→ Extracted records
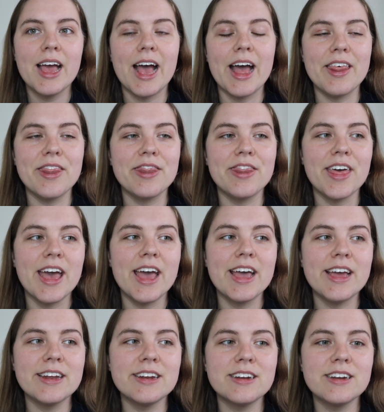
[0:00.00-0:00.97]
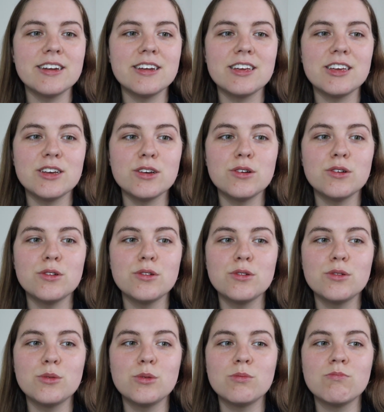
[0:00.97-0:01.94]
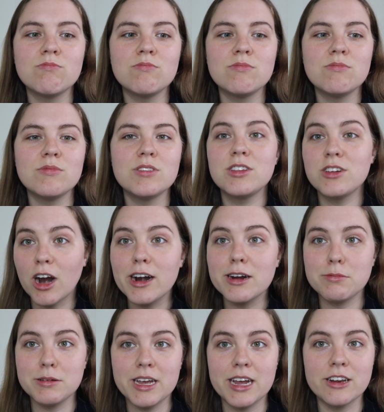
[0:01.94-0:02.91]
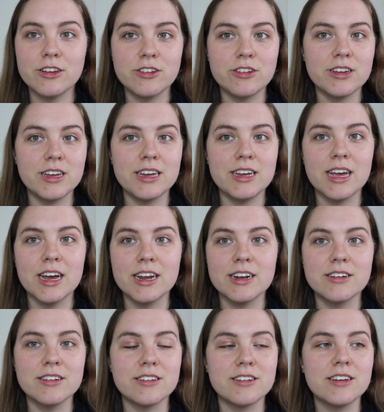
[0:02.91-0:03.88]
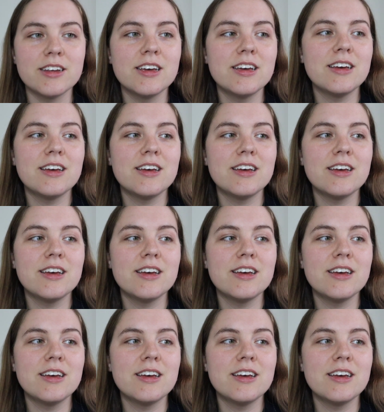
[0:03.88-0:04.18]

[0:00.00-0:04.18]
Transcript: and then you start a PhD and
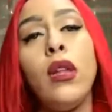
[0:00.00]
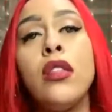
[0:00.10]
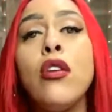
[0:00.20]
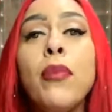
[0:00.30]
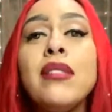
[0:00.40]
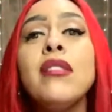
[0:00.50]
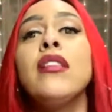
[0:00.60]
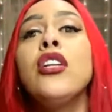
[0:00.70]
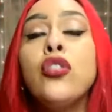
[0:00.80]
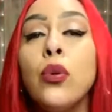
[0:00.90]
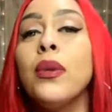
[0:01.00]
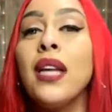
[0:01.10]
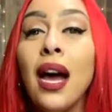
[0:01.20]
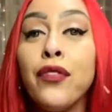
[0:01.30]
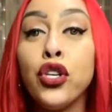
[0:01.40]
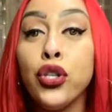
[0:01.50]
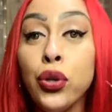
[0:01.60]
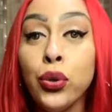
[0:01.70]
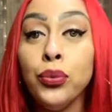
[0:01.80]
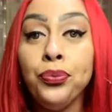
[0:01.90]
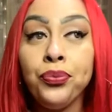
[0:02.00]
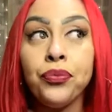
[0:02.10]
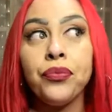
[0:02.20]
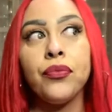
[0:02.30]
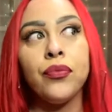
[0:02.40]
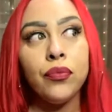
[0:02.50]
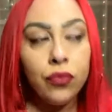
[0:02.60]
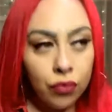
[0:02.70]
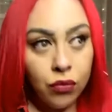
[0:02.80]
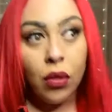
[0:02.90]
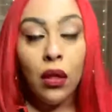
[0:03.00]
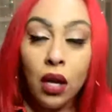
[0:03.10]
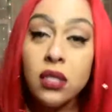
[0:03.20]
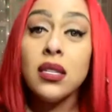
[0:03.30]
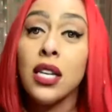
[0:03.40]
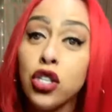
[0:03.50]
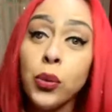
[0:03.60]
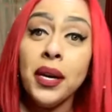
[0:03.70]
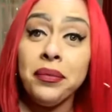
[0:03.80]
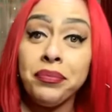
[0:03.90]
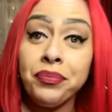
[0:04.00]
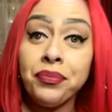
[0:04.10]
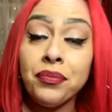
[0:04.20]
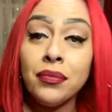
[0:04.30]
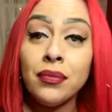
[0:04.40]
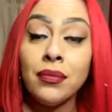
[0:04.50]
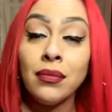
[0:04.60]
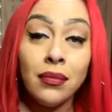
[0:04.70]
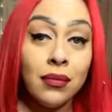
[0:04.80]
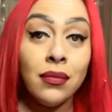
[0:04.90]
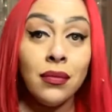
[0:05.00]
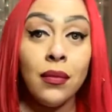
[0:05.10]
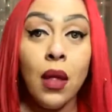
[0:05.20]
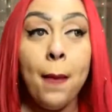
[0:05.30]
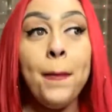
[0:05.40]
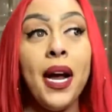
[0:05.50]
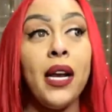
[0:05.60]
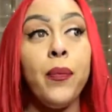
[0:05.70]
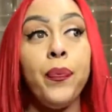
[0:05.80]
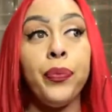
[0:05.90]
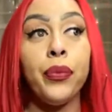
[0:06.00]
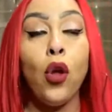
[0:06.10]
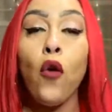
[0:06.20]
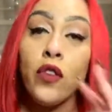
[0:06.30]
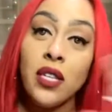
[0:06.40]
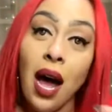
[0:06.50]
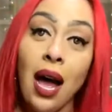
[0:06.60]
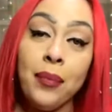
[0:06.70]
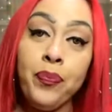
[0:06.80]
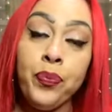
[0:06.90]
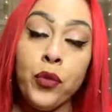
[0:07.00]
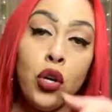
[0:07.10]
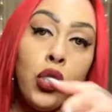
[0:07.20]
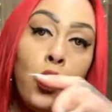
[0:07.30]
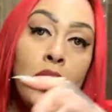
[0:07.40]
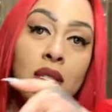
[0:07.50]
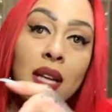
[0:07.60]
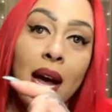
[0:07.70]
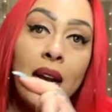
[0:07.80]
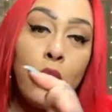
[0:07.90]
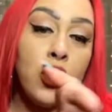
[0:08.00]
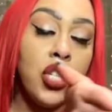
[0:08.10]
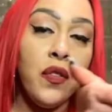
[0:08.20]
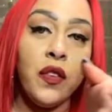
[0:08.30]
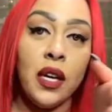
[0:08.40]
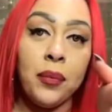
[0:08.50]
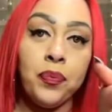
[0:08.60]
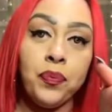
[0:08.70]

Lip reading: They're basically doing what they have to do to get you in. But over time, you'll notice that it was shifting.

→ What you need to do
Exact copies of the entries above are needed, with every picture removed.

→ Task response
[0:00.00-0:00.97]
[0:00.97-0:01.94]
[0:01.94-0:02.91]
[0:02.91-0:03.88]
[0:03.88-0:04.18]

[0:00.00-0:04.18]
Transcript: and then you start a PhD and
[0:00.00]
[0:00.10]
[0:00.20]
[0:00.30]
[0:00.40]
[0:00.50]
[0:00.60]
[0:00.70]
[0:00.80]
[0:00.90]
[0:01.00]
[0:01.10]
[0:01.20]
[0:01.30]
[0:01.40]
[0:01.50]
[0:01.60]
[0:01.70]
[0:01.80]
[0:01.90]
[0:02.00]
[0:02.10]
[0:02.20]
[0:02.30]
[0:02.40]
[0:02.50]
[0:02.60]
[0:02.70]
[0:02.80]
[0:02.90]
[0:03.00]
[0:03.10]
[0:03.20]
[0:03.30]
[0:03.40]
[0:03.50]
[0:03.60]
[0:03.70]
[0:03.80]
[0:03.90]
[0:04.00]
[0:04.10]
[0:04.20]
[0:04.30]
[0:04.40]
[0:04.50]
[0:04.60]
[0:04.70]
[0:04.80]
[0:04.90]
[0:05.00]
[0:05.10]
[0:05.20]
[0:05.30]
[0:05.40]
[0:05.50]
[0:05.60]
[0:05.70]
[0:05.80]
[0:05.90]
[0:06.00]
[0:06.10]
[0:06.20]
[0:06.30]
[0:06.40]
[0:06.50]
[0:06.60]
[0:06.70]
[0:06.80]
[0:06.90]
[0:07.00]
[0:07.10]
[0:07.20]
[0:07.30]
[0:07.40]
[0:07.50]
[0:07.60]
[0:07.70]
[0:07.80]
[0:07.90]
[0:08.00]
[0:08.10]
[0:08.20]
[0:08.30]
[0:08.40]
[0:08.50]
[0:08.60]
[0:08.70]

Lip reading: They're basically doing what they have to do to get you in. But over time, you'll notice that it was shifting.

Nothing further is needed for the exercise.